Scorrere impaziente i secondi che mi separano dal timbrare il cartellino e via, come una scheggia sparata in direzione Novellara! La tappa del VGM Tour è ancora a portata di mano, impossibile mancarla!
Lo scenario è splendido… Un casale adagiato in piena campagna: vigneti, sentieri, campi smisurati tutt’intorno. L’impatto di benvenuto è stato perfetto: come essere davvero arrivato a casa Vinix. La filosofia del VGM espressa in modo lampante: pare proprio che i produttori radunati nella sala siano appena risaliti dalle loro cantine, o abbiano appena lasciato il lavoro delle proprie vigne, per fermarsi a parlare di quello che fanno, per raccontare quello che si trova dentro le loro bottiglie, che è anche un po’ quello che c’è dentro la loro testa.
La sala del raduno appare quantomai estrema. Piccola, ma abbastanza grande da contenere tutti i protagonisti e permettere agli ospiti di girovagare, curiosare e discorrere senza sentirsi costretti.

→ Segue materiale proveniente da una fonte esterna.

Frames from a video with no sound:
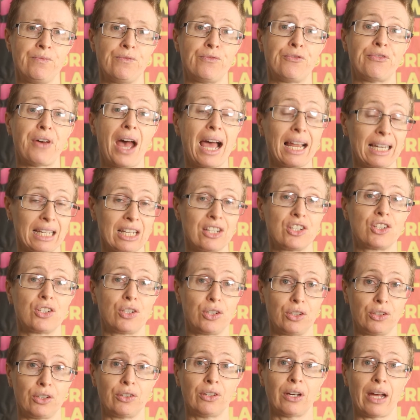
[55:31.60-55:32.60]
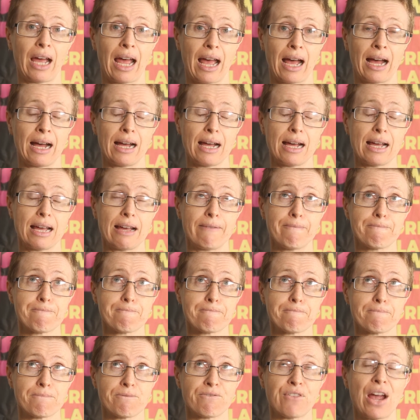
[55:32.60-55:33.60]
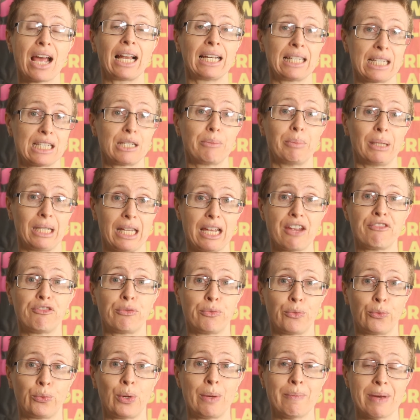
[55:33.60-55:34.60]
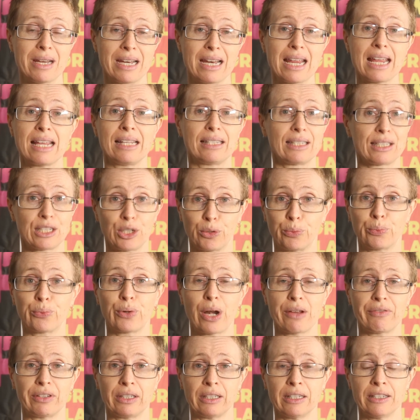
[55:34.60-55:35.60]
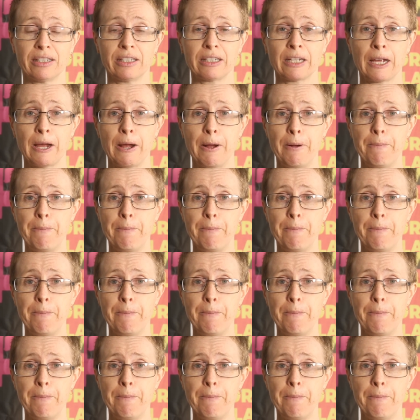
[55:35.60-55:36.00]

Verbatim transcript: failing to uh, failing to believe women is still prevalent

Altissima: come non ci fosse limite alle idee che possono alzarsi libere da ogni persona. Muri vagamenti affrescati donano una sfumatura calda alla circostanza; vagamente scrostati e crepati, rimandano ad antiche radici, alla legge del tempo che tutti i presenti di oggi sanno essere cosa importante da rispettare. Una luce affascinante su tutto: imperfetta, certo, per degustazioni in piena regola, ma non siamo qui per questo: siamo qui per conoscere, imparare, soddisfare una sete e fisica e di curiosità.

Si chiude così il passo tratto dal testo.